INFORMATION SUPPLIED below:

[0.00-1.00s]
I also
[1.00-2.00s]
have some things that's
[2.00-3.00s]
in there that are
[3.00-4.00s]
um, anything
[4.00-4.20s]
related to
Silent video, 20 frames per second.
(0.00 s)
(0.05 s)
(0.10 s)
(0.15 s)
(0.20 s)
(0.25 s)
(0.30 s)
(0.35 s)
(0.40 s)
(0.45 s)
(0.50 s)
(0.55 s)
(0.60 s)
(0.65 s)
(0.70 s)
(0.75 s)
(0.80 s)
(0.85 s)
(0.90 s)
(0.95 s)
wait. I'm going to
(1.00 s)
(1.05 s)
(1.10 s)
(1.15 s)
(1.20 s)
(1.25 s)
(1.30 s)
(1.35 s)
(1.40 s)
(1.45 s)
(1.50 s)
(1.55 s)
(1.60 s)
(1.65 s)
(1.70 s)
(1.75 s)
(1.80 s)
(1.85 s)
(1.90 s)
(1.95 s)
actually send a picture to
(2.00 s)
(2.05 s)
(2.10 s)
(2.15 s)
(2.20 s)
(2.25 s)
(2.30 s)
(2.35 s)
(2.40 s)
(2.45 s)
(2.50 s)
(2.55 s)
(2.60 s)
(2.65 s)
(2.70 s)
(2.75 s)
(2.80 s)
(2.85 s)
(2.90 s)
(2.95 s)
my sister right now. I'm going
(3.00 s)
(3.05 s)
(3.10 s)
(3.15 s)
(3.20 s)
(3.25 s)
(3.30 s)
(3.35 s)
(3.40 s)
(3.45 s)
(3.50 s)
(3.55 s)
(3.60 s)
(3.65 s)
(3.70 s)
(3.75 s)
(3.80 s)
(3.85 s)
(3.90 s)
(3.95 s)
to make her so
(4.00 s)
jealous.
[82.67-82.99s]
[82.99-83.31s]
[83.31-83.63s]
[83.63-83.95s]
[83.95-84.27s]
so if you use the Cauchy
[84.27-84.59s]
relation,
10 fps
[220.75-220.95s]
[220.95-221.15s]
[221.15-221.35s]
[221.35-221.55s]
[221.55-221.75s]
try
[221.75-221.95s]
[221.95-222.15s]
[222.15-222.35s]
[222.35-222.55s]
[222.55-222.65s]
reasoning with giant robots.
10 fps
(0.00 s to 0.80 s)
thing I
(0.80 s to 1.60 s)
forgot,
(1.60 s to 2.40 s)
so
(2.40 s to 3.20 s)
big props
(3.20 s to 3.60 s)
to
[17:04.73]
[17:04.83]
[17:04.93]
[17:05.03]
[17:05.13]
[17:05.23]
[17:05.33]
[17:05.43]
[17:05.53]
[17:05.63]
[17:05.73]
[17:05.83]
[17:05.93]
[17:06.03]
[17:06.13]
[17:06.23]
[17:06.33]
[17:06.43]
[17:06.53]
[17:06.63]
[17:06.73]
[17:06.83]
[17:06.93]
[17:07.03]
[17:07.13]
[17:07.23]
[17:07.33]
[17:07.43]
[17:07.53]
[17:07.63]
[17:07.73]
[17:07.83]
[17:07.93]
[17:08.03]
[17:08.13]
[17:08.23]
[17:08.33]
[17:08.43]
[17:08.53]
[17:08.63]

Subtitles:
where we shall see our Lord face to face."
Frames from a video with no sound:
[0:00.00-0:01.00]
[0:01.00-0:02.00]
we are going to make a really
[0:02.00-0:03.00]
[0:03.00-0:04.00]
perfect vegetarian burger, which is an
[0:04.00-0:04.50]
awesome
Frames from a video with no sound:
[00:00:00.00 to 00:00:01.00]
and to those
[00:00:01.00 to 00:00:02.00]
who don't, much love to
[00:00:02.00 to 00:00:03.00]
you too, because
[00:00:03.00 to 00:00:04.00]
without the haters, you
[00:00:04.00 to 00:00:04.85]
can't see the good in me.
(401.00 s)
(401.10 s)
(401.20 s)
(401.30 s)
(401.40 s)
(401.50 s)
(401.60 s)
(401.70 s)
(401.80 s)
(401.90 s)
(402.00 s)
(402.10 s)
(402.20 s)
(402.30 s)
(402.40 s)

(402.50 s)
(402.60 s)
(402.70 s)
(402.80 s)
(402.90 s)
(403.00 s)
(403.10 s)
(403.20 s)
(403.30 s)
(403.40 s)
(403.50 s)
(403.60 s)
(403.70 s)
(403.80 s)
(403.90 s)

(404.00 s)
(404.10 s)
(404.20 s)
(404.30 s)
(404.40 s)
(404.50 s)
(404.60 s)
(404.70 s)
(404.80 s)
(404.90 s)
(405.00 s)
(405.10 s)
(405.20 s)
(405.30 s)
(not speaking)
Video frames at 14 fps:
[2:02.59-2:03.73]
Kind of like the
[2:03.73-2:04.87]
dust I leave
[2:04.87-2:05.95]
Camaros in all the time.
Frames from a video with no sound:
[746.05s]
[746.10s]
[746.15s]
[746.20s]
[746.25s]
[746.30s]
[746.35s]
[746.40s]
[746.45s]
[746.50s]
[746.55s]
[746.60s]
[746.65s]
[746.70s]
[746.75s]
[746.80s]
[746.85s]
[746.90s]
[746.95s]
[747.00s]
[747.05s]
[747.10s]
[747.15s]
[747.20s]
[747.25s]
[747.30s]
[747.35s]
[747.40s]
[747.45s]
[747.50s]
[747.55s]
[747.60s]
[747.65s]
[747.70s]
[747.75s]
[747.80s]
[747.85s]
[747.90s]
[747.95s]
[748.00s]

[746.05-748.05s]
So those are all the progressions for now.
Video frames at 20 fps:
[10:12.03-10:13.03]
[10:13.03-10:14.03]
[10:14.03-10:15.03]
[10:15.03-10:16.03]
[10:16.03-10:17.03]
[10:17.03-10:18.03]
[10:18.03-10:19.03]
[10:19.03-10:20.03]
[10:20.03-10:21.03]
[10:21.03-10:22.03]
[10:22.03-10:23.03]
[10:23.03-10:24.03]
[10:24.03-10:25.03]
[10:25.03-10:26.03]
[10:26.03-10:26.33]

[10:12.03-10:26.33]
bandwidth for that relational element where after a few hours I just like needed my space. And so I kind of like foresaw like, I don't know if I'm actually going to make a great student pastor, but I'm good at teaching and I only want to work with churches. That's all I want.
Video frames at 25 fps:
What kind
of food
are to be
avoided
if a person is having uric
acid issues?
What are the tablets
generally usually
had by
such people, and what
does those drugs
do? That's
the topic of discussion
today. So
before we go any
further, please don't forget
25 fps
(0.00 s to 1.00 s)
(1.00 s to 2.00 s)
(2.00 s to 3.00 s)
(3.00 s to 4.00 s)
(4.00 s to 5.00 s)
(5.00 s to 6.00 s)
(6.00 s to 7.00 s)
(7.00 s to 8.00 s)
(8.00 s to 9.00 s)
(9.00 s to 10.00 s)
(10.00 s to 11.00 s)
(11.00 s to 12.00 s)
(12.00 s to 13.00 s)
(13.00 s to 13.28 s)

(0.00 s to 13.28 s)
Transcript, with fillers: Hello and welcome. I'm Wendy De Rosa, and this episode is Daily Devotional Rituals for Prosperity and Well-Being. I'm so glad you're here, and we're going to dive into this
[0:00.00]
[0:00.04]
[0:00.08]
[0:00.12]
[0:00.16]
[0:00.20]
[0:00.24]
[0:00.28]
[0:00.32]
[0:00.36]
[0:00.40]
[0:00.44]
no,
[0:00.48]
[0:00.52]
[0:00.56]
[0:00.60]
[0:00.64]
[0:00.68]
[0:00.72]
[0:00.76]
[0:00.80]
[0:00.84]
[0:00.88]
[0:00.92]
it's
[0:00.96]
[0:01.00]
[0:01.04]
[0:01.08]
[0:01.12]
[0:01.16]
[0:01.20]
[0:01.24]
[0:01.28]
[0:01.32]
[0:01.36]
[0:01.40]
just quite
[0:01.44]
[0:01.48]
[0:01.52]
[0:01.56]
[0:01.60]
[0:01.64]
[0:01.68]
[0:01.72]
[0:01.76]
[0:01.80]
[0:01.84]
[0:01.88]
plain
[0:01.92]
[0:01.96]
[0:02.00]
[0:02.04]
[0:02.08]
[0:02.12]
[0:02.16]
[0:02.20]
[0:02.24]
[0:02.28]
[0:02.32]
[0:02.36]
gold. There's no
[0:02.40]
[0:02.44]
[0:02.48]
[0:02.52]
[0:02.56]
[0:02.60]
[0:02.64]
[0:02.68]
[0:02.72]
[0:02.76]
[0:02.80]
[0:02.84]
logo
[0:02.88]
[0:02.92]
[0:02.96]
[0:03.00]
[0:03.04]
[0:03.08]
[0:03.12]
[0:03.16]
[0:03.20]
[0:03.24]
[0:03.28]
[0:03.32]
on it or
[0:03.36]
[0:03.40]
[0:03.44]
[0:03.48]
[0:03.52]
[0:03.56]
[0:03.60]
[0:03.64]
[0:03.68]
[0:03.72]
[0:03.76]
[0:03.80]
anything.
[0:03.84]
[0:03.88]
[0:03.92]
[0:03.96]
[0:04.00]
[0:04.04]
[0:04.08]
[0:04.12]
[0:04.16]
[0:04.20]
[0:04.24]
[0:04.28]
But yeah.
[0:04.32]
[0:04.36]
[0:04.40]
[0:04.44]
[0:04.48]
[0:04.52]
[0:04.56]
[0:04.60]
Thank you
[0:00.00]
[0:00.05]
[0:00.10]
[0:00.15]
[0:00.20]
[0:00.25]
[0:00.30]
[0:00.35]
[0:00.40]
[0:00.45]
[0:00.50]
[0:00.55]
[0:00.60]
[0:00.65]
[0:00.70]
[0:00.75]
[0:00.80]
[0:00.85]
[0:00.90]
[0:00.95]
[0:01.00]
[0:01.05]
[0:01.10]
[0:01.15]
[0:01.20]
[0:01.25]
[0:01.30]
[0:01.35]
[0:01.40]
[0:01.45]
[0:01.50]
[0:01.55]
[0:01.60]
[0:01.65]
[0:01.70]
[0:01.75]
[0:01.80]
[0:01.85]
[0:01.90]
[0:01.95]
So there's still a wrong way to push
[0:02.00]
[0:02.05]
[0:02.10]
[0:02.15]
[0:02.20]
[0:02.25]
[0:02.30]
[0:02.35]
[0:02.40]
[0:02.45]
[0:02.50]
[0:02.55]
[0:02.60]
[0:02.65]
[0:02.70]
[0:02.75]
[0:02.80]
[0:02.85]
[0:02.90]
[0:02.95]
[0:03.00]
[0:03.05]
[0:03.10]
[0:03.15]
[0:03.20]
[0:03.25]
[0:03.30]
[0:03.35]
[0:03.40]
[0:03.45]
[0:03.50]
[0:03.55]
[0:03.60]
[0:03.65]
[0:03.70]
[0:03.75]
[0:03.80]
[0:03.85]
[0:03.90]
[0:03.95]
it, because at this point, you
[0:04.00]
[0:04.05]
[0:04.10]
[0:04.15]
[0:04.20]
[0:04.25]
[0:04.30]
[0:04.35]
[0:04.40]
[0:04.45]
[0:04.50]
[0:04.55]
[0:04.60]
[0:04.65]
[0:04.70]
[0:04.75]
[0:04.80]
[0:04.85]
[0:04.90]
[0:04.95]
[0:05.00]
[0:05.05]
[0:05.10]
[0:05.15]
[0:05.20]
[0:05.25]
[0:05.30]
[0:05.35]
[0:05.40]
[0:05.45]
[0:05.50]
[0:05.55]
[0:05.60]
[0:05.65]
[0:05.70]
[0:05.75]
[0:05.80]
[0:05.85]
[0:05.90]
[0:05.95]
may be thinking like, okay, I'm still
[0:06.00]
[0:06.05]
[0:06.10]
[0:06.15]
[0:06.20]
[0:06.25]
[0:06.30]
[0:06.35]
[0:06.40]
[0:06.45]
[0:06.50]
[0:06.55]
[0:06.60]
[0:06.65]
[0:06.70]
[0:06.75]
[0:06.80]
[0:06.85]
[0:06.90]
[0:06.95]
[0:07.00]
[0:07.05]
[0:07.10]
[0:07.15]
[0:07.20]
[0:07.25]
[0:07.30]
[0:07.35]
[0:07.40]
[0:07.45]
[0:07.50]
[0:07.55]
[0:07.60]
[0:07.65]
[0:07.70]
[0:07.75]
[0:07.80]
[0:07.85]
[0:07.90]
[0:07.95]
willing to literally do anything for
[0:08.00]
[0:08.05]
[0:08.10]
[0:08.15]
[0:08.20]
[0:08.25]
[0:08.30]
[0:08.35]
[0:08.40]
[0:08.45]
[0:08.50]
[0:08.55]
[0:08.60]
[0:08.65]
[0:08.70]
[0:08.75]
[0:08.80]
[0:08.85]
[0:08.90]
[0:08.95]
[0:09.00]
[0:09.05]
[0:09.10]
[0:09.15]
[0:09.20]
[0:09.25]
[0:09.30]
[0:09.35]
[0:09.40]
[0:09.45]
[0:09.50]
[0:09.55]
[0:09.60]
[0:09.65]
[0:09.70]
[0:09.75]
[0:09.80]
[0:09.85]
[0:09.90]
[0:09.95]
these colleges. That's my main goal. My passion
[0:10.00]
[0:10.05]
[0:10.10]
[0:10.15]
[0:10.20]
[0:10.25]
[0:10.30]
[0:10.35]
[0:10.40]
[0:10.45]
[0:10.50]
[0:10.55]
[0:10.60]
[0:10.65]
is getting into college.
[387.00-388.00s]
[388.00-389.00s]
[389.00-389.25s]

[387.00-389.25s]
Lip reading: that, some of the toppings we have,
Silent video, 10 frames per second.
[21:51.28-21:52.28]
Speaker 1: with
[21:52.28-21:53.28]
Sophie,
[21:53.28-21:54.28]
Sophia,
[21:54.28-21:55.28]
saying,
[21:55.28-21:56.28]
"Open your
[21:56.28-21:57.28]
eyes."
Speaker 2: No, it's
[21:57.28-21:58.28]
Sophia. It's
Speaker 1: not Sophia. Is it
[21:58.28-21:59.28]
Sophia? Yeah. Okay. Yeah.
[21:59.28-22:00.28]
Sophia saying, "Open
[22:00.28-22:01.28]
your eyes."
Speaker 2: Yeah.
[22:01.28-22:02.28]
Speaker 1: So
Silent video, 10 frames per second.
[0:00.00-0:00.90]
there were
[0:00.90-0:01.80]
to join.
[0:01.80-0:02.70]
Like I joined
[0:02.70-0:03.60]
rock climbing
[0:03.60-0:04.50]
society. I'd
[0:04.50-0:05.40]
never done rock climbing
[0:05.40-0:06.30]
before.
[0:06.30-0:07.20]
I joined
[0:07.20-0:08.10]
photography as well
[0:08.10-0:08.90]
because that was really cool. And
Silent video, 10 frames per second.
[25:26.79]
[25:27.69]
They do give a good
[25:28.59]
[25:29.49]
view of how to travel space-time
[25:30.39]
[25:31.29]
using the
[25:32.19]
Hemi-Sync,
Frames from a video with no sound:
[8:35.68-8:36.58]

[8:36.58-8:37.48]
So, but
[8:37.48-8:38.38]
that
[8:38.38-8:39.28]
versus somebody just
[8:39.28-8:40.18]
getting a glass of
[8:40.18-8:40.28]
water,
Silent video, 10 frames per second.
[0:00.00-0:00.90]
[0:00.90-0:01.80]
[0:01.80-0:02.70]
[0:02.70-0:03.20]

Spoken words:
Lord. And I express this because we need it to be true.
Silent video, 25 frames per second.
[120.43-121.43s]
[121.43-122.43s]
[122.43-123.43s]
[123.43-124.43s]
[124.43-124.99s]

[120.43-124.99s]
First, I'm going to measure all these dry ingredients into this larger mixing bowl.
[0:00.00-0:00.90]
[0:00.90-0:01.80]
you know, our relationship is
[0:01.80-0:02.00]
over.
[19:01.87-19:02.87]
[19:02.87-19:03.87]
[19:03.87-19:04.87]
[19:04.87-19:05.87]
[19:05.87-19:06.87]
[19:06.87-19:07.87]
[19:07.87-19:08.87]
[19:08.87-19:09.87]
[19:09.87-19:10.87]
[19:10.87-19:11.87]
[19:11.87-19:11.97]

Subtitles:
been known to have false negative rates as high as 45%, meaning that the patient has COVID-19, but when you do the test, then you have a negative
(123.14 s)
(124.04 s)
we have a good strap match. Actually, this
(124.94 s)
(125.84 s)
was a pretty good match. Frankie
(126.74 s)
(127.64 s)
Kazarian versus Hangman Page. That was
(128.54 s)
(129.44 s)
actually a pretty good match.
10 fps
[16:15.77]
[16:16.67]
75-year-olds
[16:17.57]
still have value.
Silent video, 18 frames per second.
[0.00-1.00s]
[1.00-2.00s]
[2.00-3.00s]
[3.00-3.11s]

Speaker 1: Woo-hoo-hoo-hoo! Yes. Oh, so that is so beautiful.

End of INFORMATION SUPPLIED.

WHAT NEEDS TO BE DONE: From the first line above through the line that contains "[222.35-222.55s]", quote each line exactly. Output nothing more.

EXERCISE OUTPUT:
[0.00-1.00s]
I also
[1.00-2.00s]
have some things that's
[2.00-3.00s]
in there that are
[3.00-4.00s]
um, anything
[4.00-4.20s]
related to
Silent video, 20 frames per second.
(0.00 s)
(0.05 s)
(0.10 s)
(0.15 s)
(0.20 s)
(0.25 s)
(0.30 s)
(0.35 s)
(0.40 s)
(0.45 s)
(0.50 s)
(0.55 s)
(0.60 s)
(0.65 s)
(0.70 s)
(0.75 s)
(0.80 s)
(0.85 s)
(0.90 s)
(0.95 s)
wait. I'm going to
(1.00 s)
(1.05 s)
(1.10 s)
(1.15 s)
(1.20 s)
(1.25 s)
(1.30 s)
(1.35 s)
(1.40 s)
(1.45 s)
(1.50 s)
(1.55 s)
(1.60 s)
(1.65 s)
(1.70 s)
(1.75 s)
(1.80 s)
(1.85 s)
(1.90 s)
(1.95 s)
actually send a picture to
(2.00 s)
(2.05 s)
(2.10 s)
(2.15 s)
(2.20 s)
(2.25 s)
(2.30 s)
(2.35 s)
(2.40 s)
(2.45 s)
(2.50 s)
(2.55 s)
(2.60 s)
(2.65 s)
(2.70 s)
(2.75 s)
(2.80 s)
(2.85 s)
(2.90 s)
(2.95 s)
my sister right now. I'm going
(3.00 s)
(3.05 s)
(3.10 s)
(3.15 s)
(3.20 s)
(3.25 s)
(3.30 s)
(3.35 s)
(3.40 s)
(3.45 s)
(3.50 s)
(3.55 s)
(3.60 s)
(3.65 s)
(3.70 s)
(3.75 s)
(3.80 s)
(3.85 s)
(3.90 s)
(3.95 s)
to make her so
(4.00 s)
jealous.
[82.67-82.99s]
[82.99-83.31s]
[83.31-83.63s]
[83.63-83.95s]
[83.95-84.27s]
so if you use the Cauchy
[84.27-84.59s]
relation,
10 fps
[220.75-220.95s]
[220.95-221.15s]
[221.15-221.35s]
[221.35-221.55s]
[221.55-221.75s]
try
[221.75-221.95s]
[221.95-222.15s]
[222.15-222.35s]
[222.35-222.55s]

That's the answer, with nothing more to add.